Records shown »
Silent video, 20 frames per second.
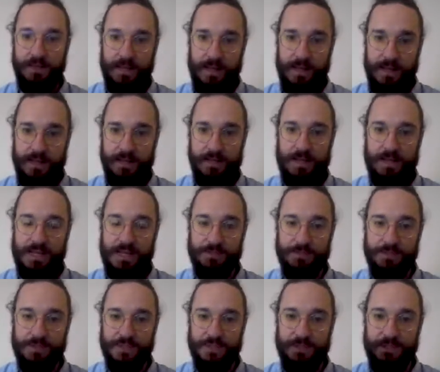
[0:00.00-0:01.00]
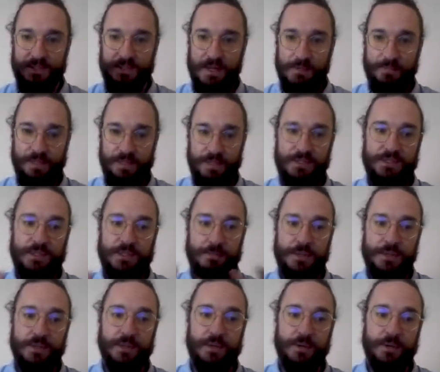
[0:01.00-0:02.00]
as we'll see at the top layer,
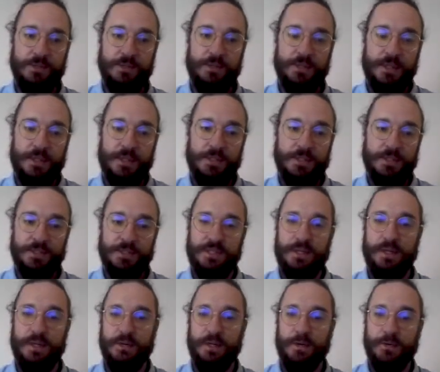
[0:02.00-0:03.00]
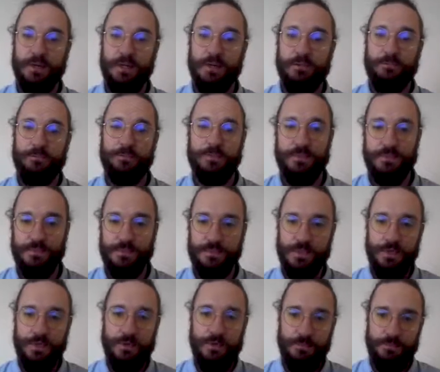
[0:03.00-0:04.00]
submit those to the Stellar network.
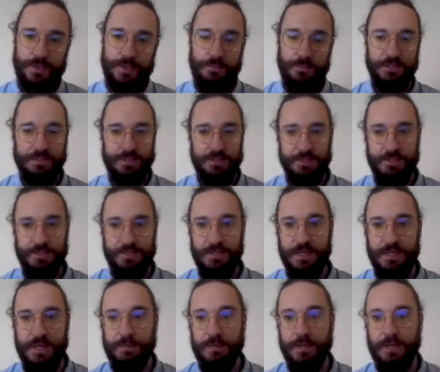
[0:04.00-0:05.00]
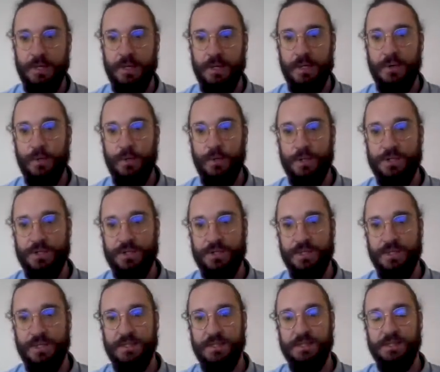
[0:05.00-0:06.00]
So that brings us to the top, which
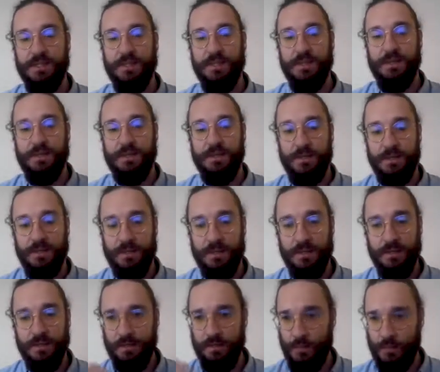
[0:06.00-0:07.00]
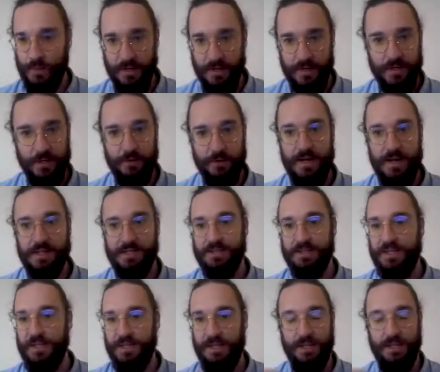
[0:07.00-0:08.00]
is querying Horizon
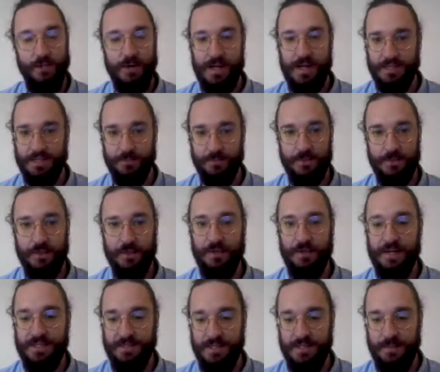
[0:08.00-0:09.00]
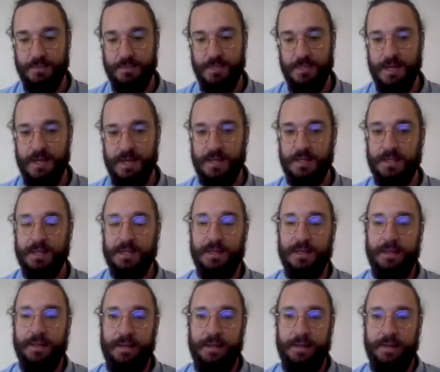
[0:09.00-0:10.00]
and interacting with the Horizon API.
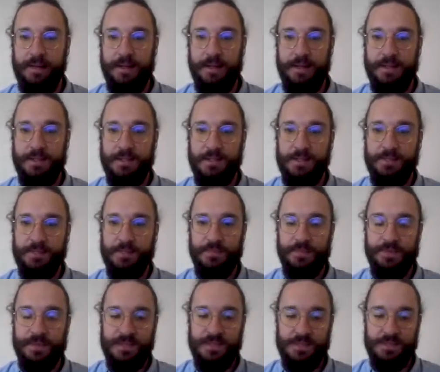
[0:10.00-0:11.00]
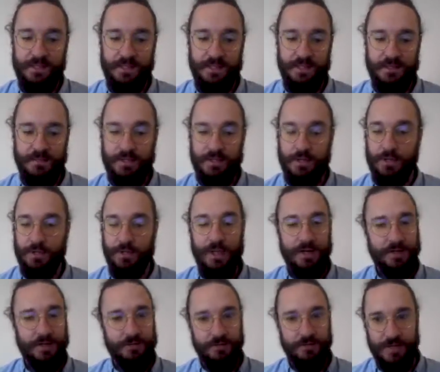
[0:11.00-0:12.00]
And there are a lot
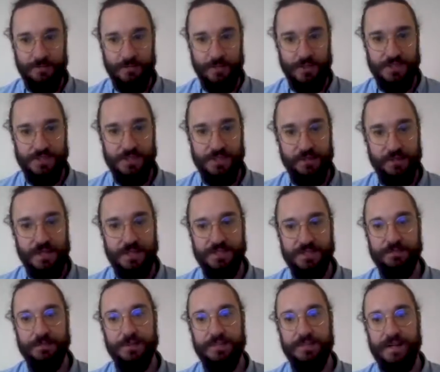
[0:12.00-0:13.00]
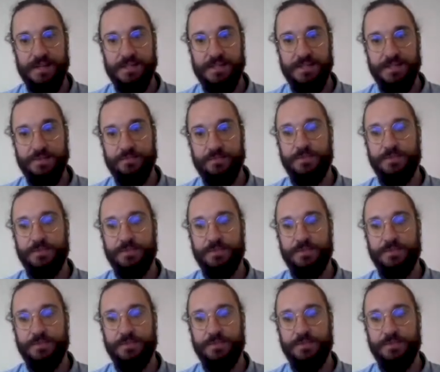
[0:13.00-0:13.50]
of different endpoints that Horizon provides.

What to work on » When the line containing "[0:08.00-0:09.00]" has been located, retype it and each line after it through the end of the records, excluding the pictures and adding nothing else.

Finished exercise »
[0:08.00-0:09.00]
[0:09.00-0:10.00]
and interacting with the Horizon API.
[0:10.00-0:11.00]
[0:11.00-0:12.00]
And there are a lot
[0:12.00-0:13.00]
[0:13.00-0:13.50]
of different endpoints that Horizon provides.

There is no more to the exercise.